Namensstreit Das ist das wahre iPhone

Was Steve Jobs auf der MacWorld vorstellte, war ein Apple-Telefon: Das einzig wahre iPhone, das sich auch so nennen darf, kommt dagegen von InfoGear - und ist steinalt.


Im März 2000 schluckte das Unternehmen Cisco den kleinen Telefonie-Experten InfoGear aus Redwood, Kalifornien. Der hatte sich unter anderem mit Produkten einen Namen gemacht, die damals nur für eine Minderheit interessant waren: Telefonen zum Beispiel, mit denen man zeitgleich im Internet surfen oder E-Mails empfangen konnte.

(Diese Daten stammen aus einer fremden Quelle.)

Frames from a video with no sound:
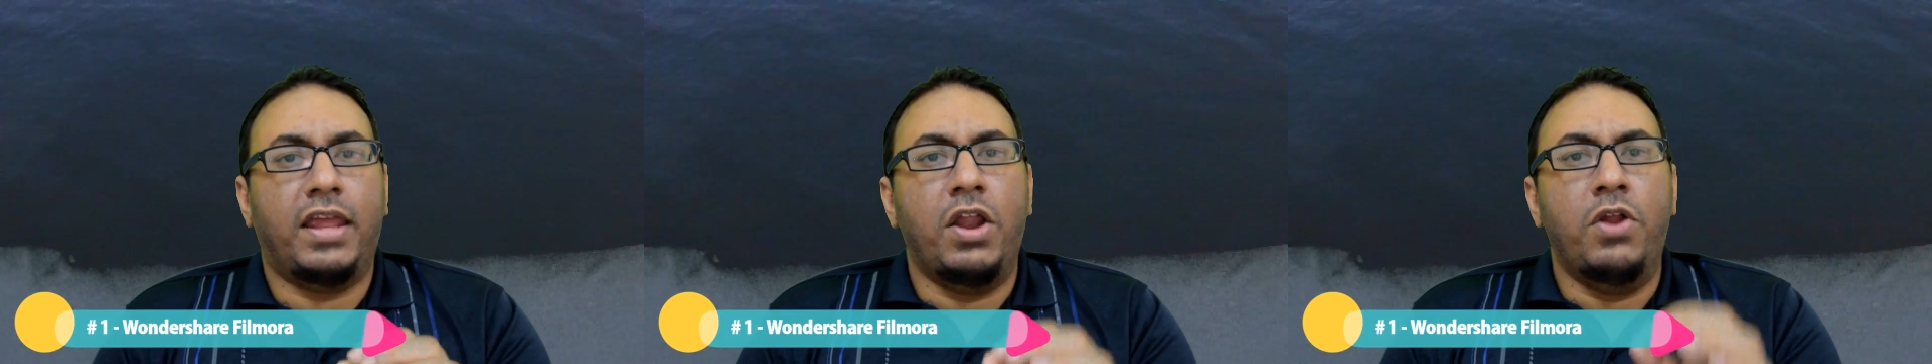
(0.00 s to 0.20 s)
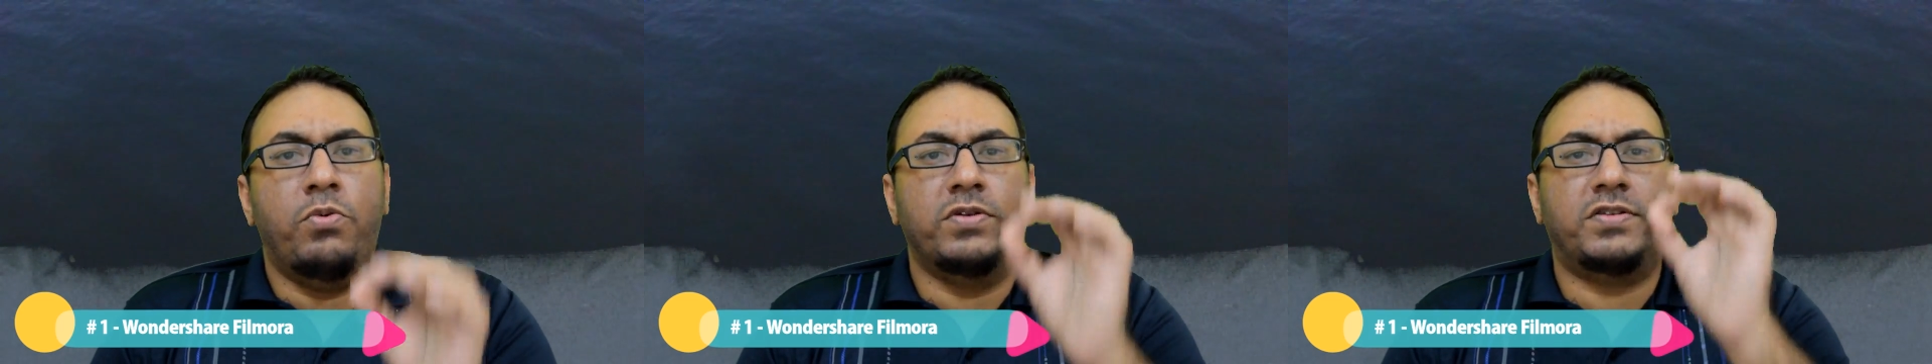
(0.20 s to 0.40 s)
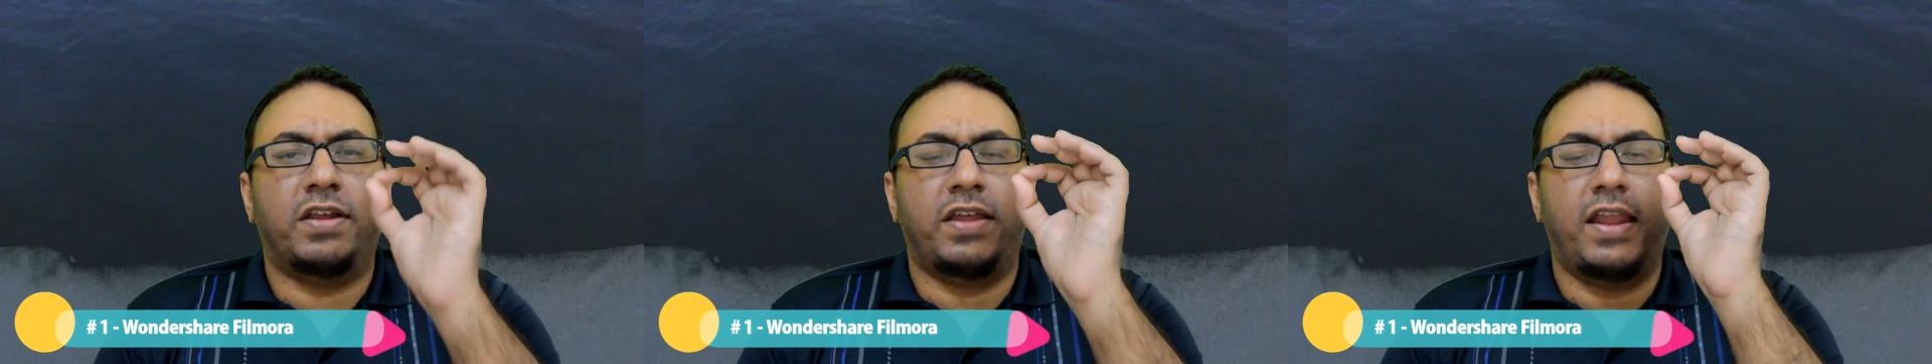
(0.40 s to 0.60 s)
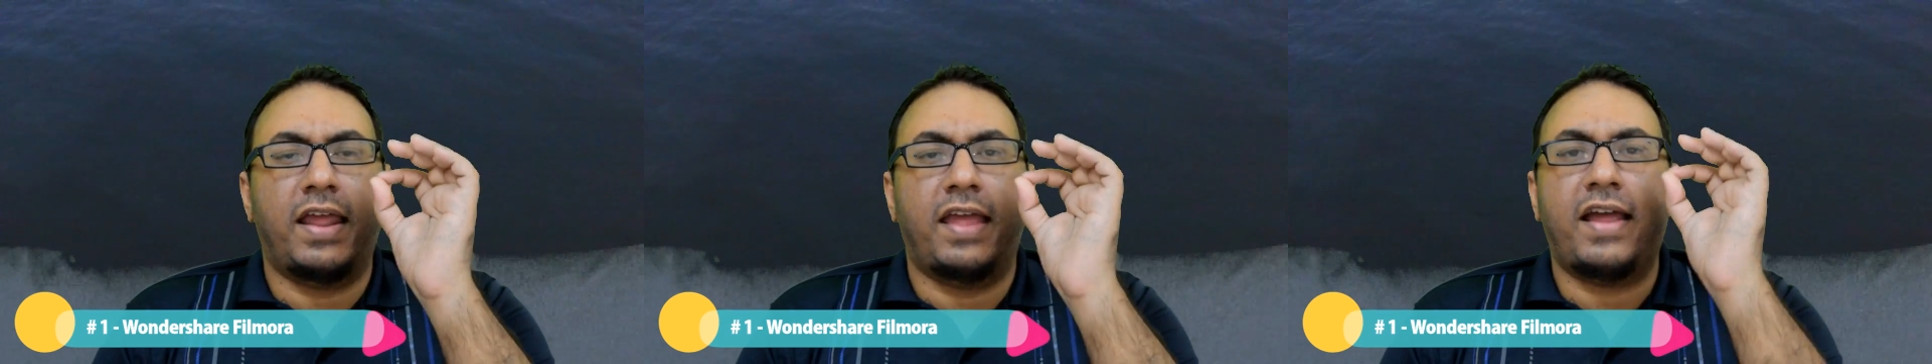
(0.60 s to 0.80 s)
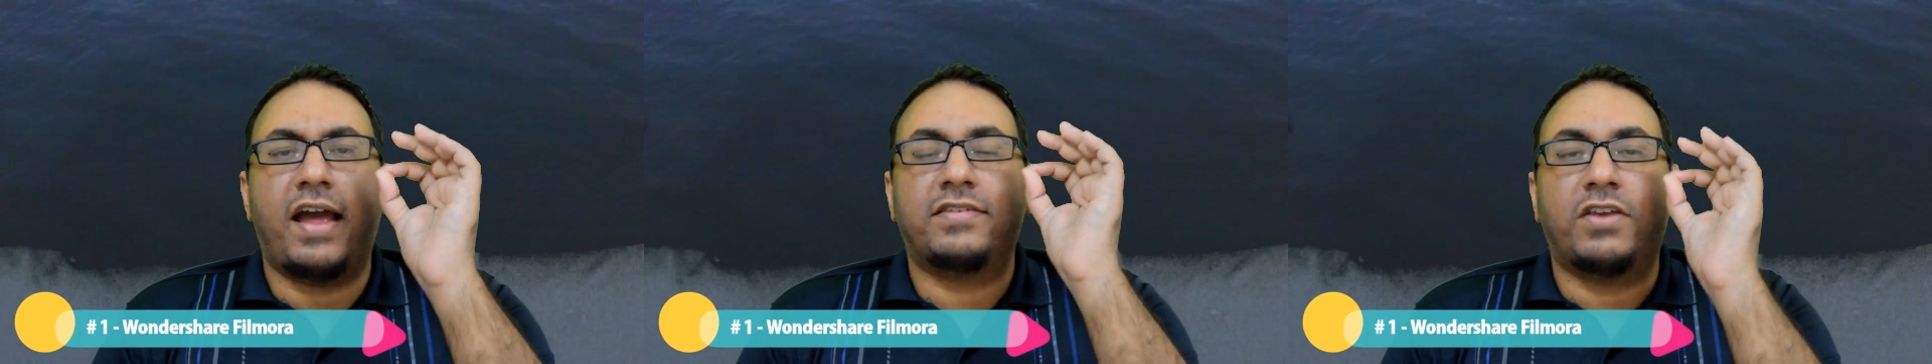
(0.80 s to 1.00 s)

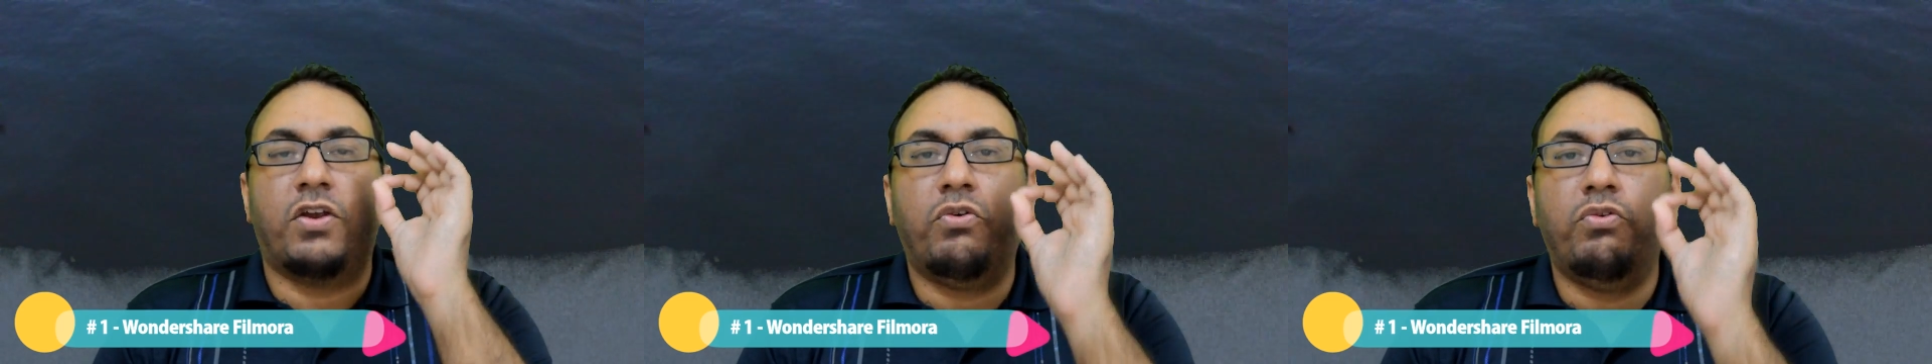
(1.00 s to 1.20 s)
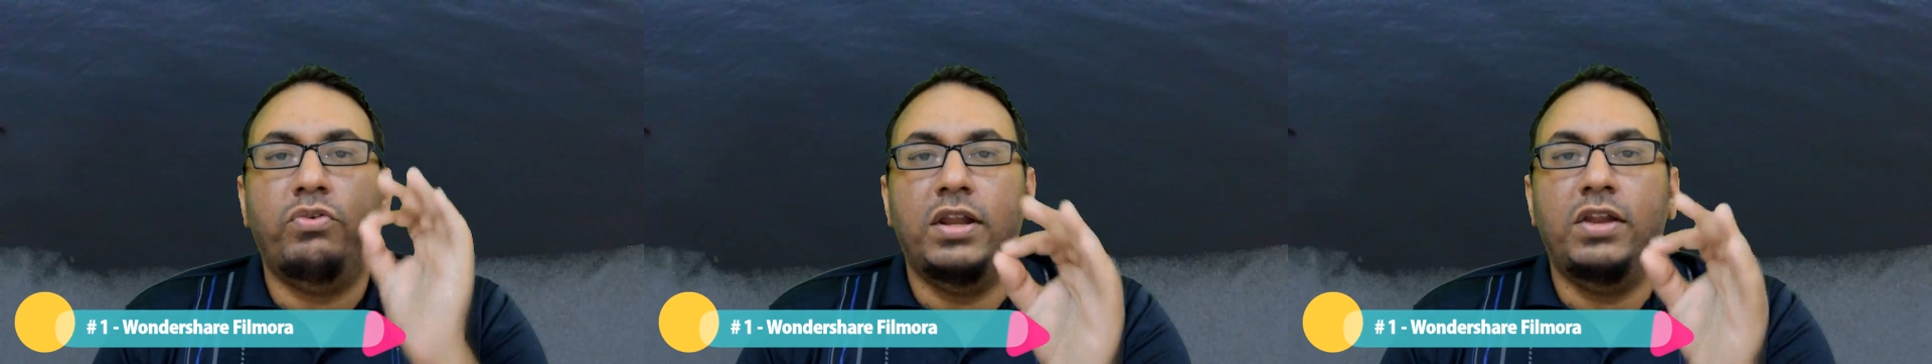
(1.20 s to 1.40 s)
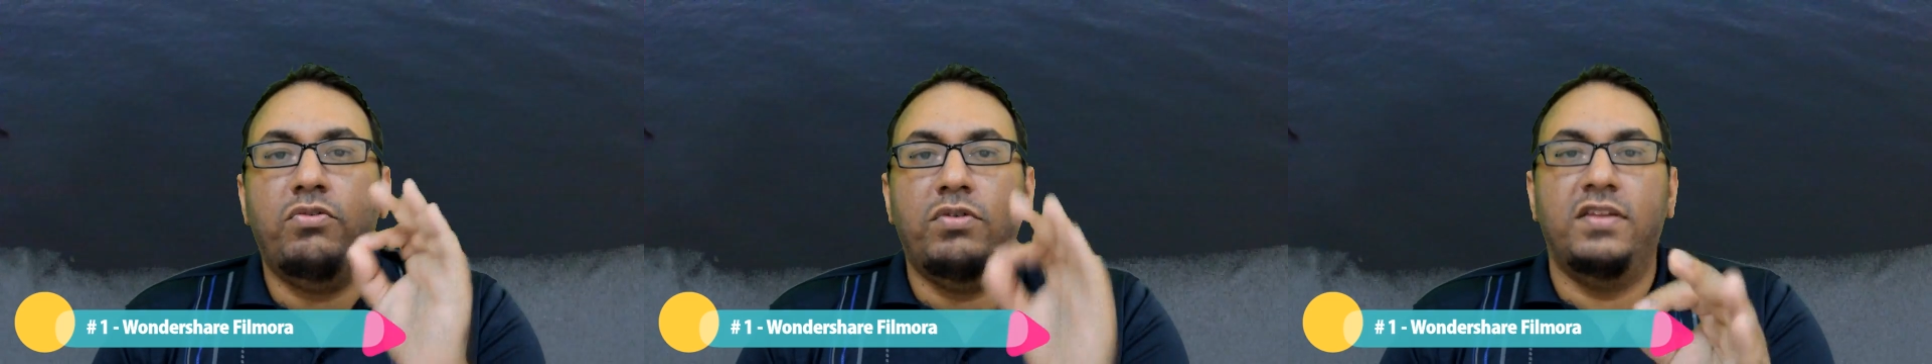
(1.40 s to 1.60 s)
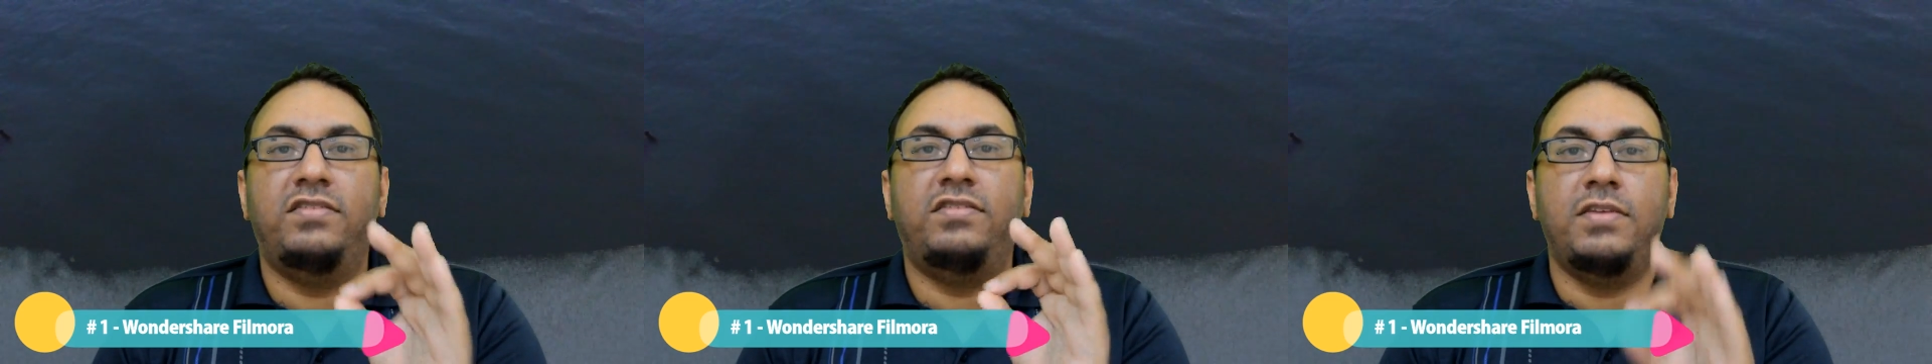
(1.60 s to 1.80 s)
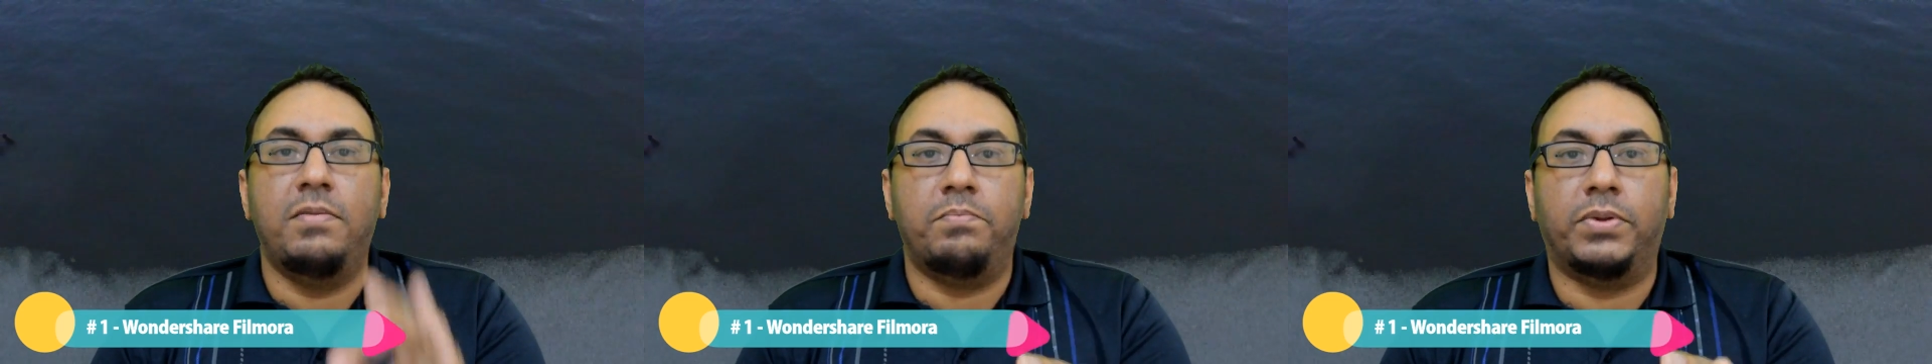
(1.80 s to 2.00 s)
It has a really, really
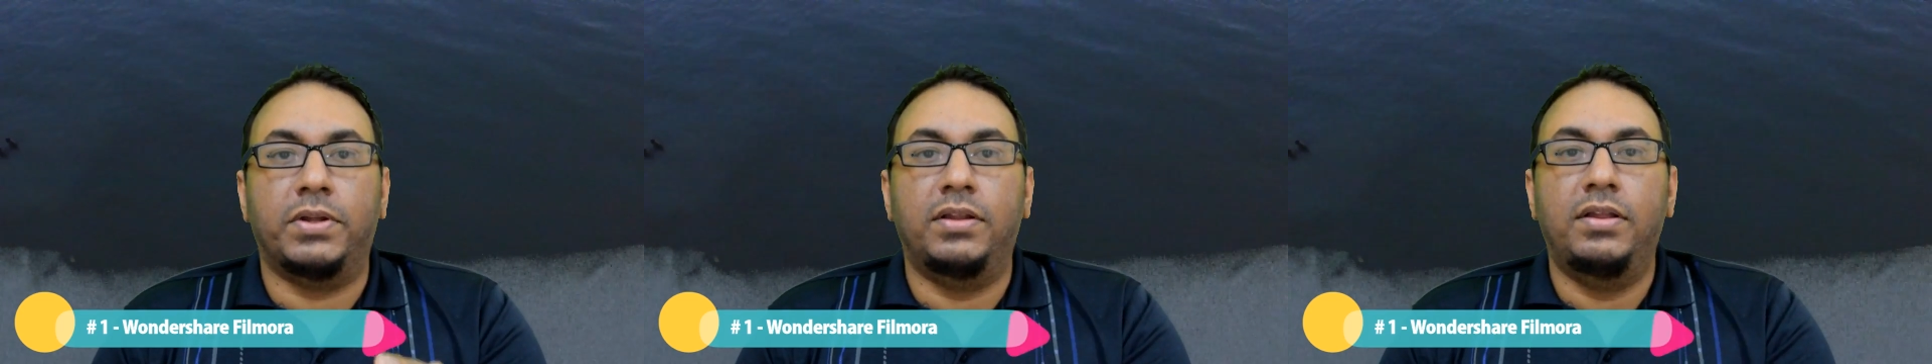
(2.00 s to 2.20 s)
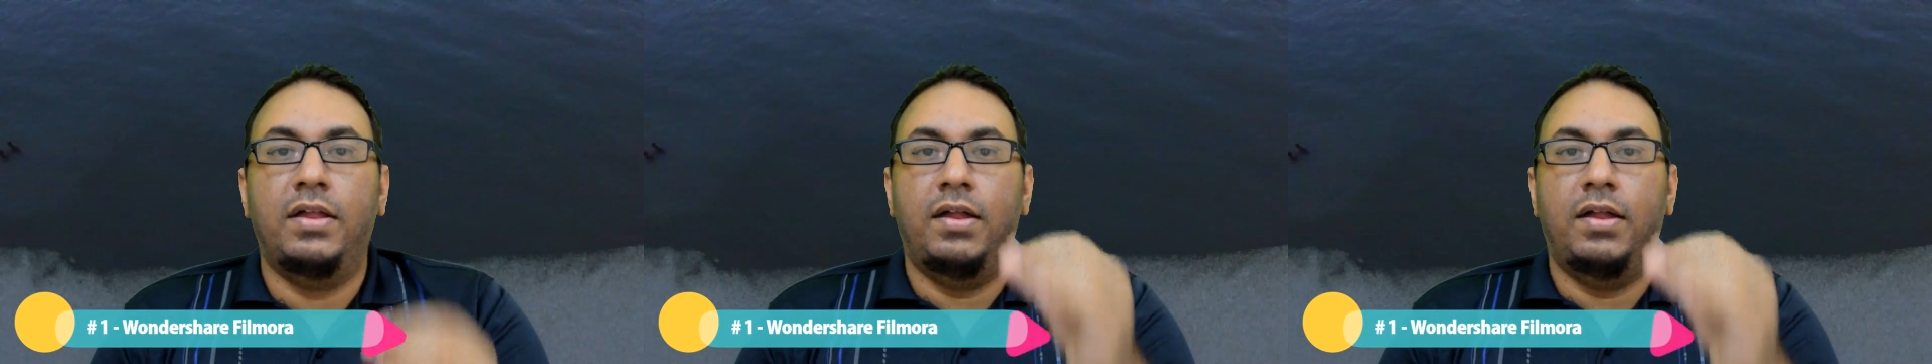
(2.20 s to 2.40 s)
simple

Jahre vor dem DSL-Durchbruch und dem Boom der Voice-over-IP-Telefonie waren das schicke Kisten, für Otto-Modemsurfer aber nicht wirklich realistisch. Immerhin: Professionell sahen sie aus, wie für den Büroeinsatz gemacht. Und obendrein trugen sie auch noch einen coolen Namen - iPhone.

Den erbte Cisco mit dem Aufkauf von InfoGear gleich mit und nutzt ihn auch (heute verkauft Cisco die Geräte unter dem Linksys-Markennamen), und das ist nun Stein des Anstoßes für einen Rechtsstreit, der wohl kaum je vor Gericht verhandelt werden wird. Dass Cisco nun, einen Tag nach Vorstellung des Apple-iPhone und nach dem Scheitern sondierender Verhandlungen mit Apple im Vorfeld Klage gegen das Elektronikunternehmen von Steve Jobs einreichte, gehört zum Poker: Der Name ist Gold wert - zumindest für Apple.

Denn was Apple auf den Markt bringt, ist seit dem Erfolg des iPod gerne "i": Der vorgestellte Buchstabe steht längst synonym für bestimmte Produktlinien aus dem Hause Apple, ist selbst schon fast ein Markenzeichen. Alles andere als eine außergerichtliche Einigung wäre da eine Überraschung.